DSA
DSA

Reputation: 780

How to handle data processing failures in Azure Event Hub?

We are planning to utilize event hub for IoT Device data streaming and processing. We are ready with architecture but the only challenge we are seeing is failure re-processing. Below is the example,

  1. IoT devices sends (passing through IoT Hub) data to Event Hub. Event Hub reader is pushing data to the database.
  2. If somehow our processor gets fail (not for all the telemetry but for faulted data), we want to capture those events separately.
  3. Event Hub comes with ability to set checkpoint but that would marked across the event hub events, not for the specific event.
  4. We only want to log events which fails during processing and want to implement re-processing logic for such event.

Any thought on the same?

Upvotes: 1

Views: 2023

Answers (1)

Jesse Squire
Jesse Squire

Reputation: 7920

Event Hubs is meant to be read as a forward-only stream, where once an application reads an event, it has handled that event in the way that is appropriate to the application context.
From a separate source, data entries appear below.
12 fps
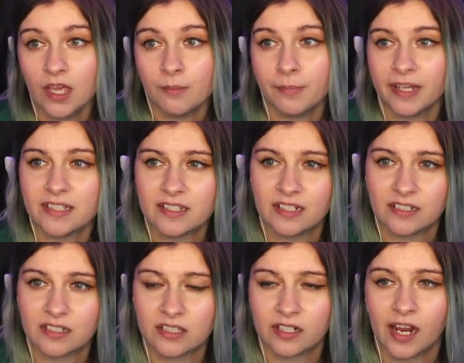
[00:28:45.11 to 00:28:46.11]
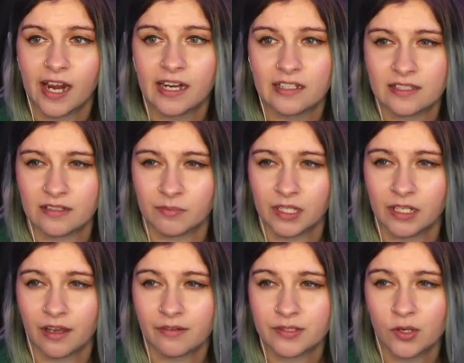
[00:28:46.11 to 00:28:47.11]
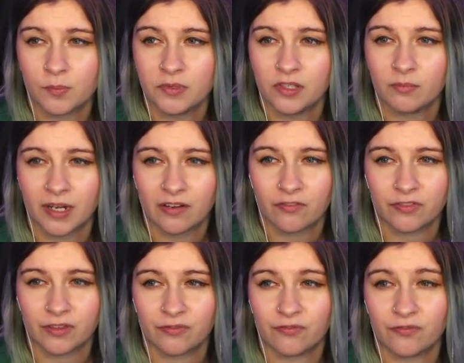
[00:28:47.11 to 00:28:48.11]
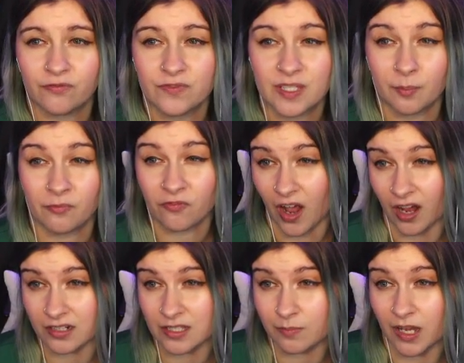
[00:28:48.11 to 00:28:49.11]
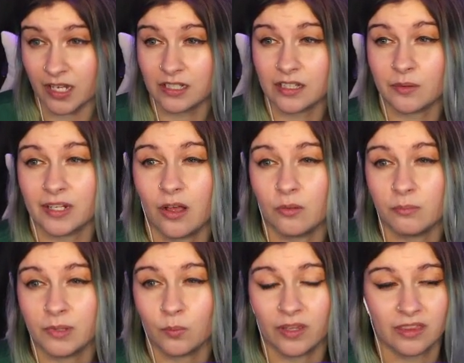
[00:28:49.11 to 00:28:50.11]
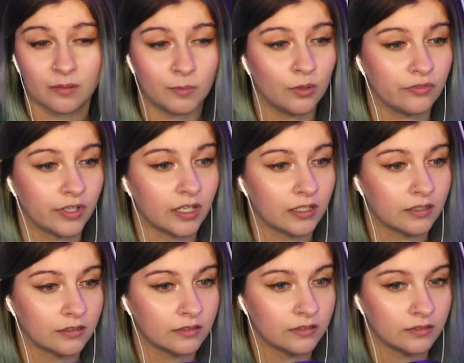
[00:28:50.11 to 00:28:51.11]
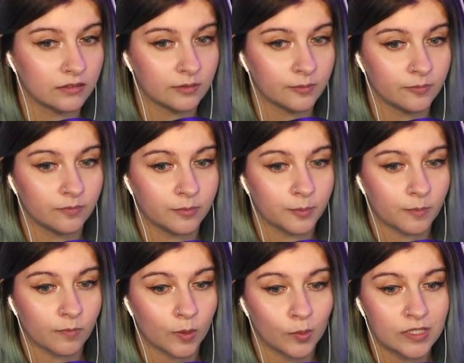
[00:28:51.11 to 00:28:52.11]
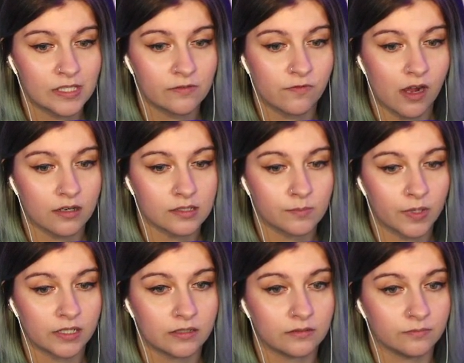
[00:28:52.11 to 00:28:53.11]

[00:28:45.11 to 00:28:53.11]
My instinct is they're hiding something. I was hoping you might have some fox button that would help me win them over. What's fox button?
Because Event Hubs prioritizes high throughput, the service intentionally does not provide a rich set of broker-side features, delegating more responsibility to the consuming application. Unfortunately, this includes support for dead-lettering or marking a random set of events.

As Peter mentioned, it may be that Service Bus is a better fit for your scenario and that copying events from Event Hubs and into Service Bus for processing would give you built-in dead-lettering support as well as other features that would simplify your application logic. This article provides a good comparison of the Azure Messaging offerings, in case you want to consider.

If you're set on using Event Hubs, Peter's suggestion of moving the poison/faulted event to another storage platform (message queue, database, et al.) is the recommended pattern. This will let you revisit them as a set and remove them once you've dealt with them.

An alternative would be to just log the partition and offset of the event and then use the EventHubConsumerClient or PartitionReceiver to read that back at a later time, but that's going to be an inefficient pattern and would require a lot of temporary objects and network overhead.